Long-term care debated

Published: Tuesday, Feb. 20 2007 12:11 a.m. MST

Two bills allowing Utahns to receive long-term care at home received very different legislative treatment Monday.

A Senate committee killed HB249, which would have required lawmakers, when making their annual budget priorities, to consider funding for programs that provide in-home or community-based care for the elderly or disabled.

Sponsoring Rep. Eric Hutchings, R-Kearns, said it was clear the bill was "going down in flames" after members of the Senate Health and Human Services Committee expressed concerns that HB249 subverted the existing budget process by putting preference for in-home care into statute.

The irony with the argument, Hutchings said, is lawmakers being concerned the bill would limit their choices when Utahns' choices are limited every day by existing policies.

"We're telling people in the state of Utah: 'You will go into a nursing home,"' he said. "It's not about a budget meeting, it's not about an issue of finances. It's about telling grandma, 'Grandpa's already dead, you're the only one left, and in order to get help you're going into a nursing home. And if you don't like it, tough.'"

Meantime, the state Senate Monday afternoon unanimously approved a measure that would award nearly $400,000 to the Utah Department of Health for financial assistance to Medicaid patients participating in home- or community-based long-term care.

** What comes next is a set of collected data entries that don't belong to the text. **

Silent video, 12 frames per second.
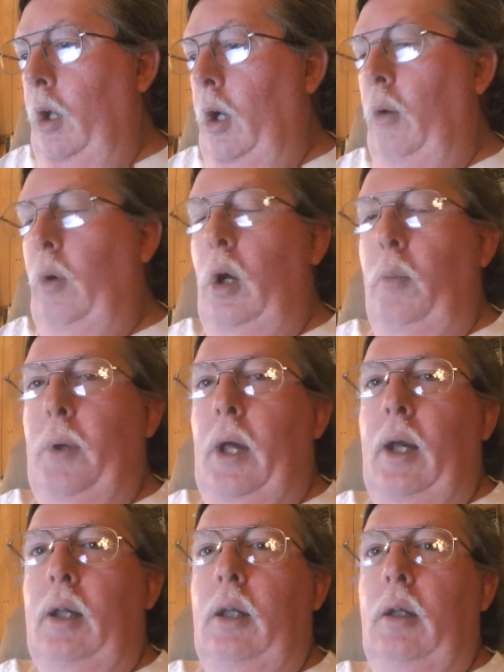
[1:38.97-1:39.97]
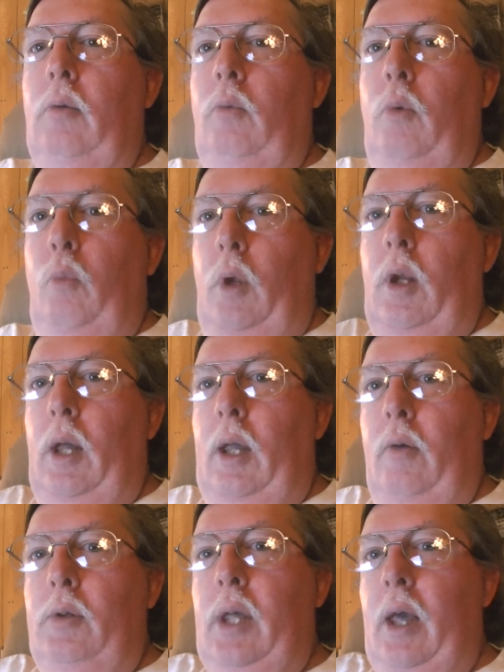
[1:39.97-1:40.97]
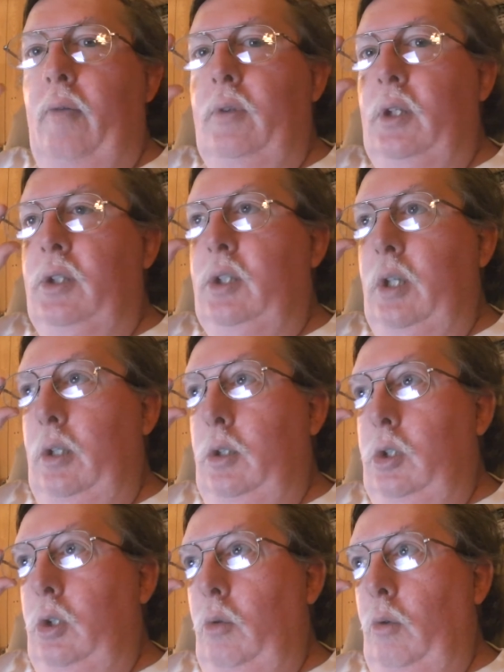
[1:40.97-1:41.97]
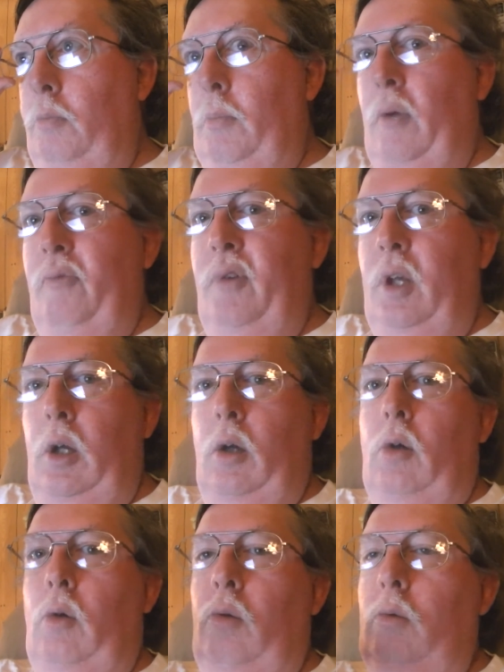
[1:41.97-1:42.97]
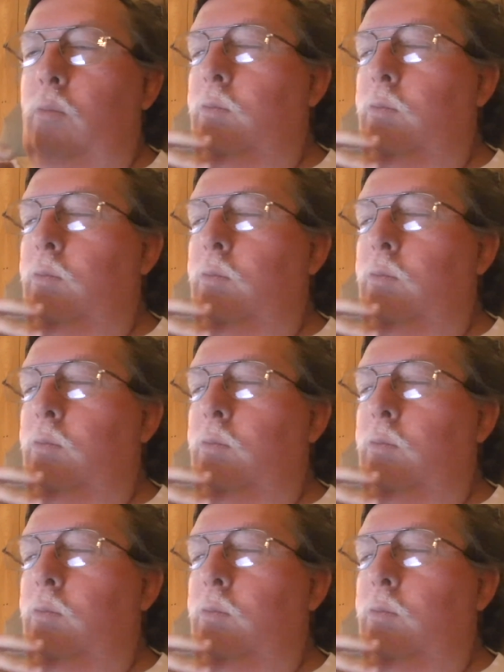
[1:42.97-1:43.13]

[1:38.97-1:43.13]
a while back when I was having this issue with my vehicle,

Current health department policy follows the federal government's requirement that long-term care be delivered in institutions such as nursing homes. The state has received permission from the federal Center for Medicare and Medicaid Services to allow some Medicaid recipients to remain in their homes. To receive one of the few waivers, however, qualified Utahns must first live in a nursing home for 90 days.

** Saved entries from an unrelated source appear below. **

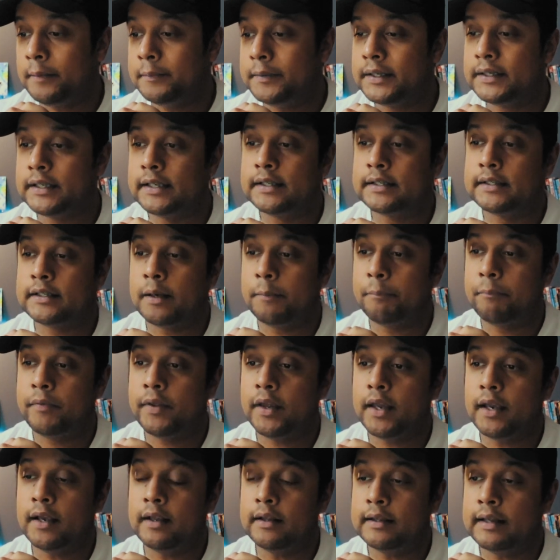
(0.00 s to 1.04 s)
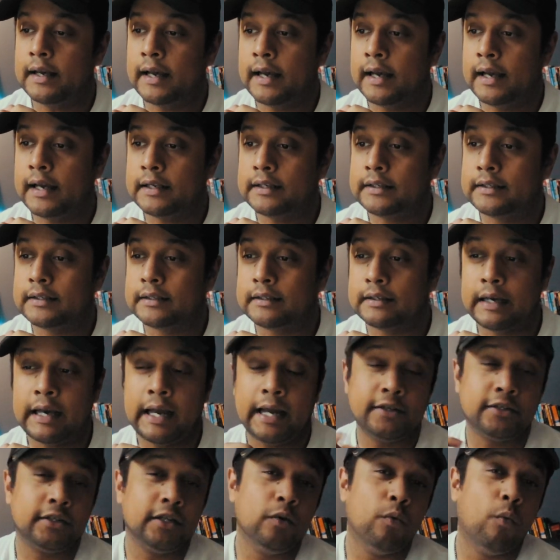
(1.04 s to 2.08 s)
this is something that
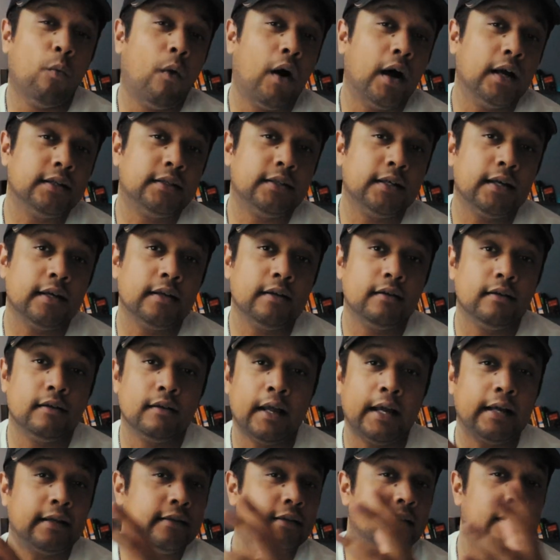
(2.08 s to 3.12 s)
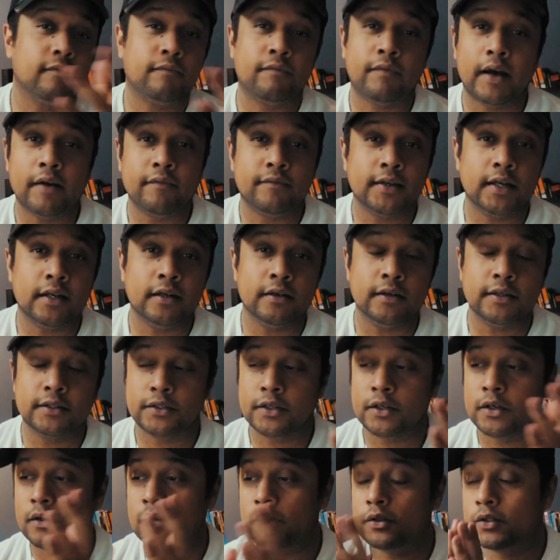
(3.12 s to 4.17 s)
I actually wanted like 10
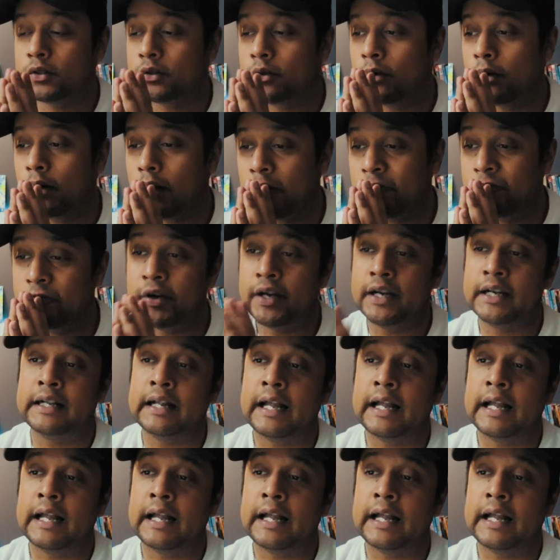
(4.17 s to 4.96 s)
years ago. So I'm very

Last August, protesters gathered outside the health department to criticize the policy, which they claimed stripped people of their independence and would force them to lose their homes during the 90-day institutionalization period.

Should the health department receive the OK to develop a new program to provide long-term services at home or in other, community-based settings, SB189, sponsored by Sen. Gene Davis, D-Salt Lake, would give the department money to help participants pay costs associated with their care.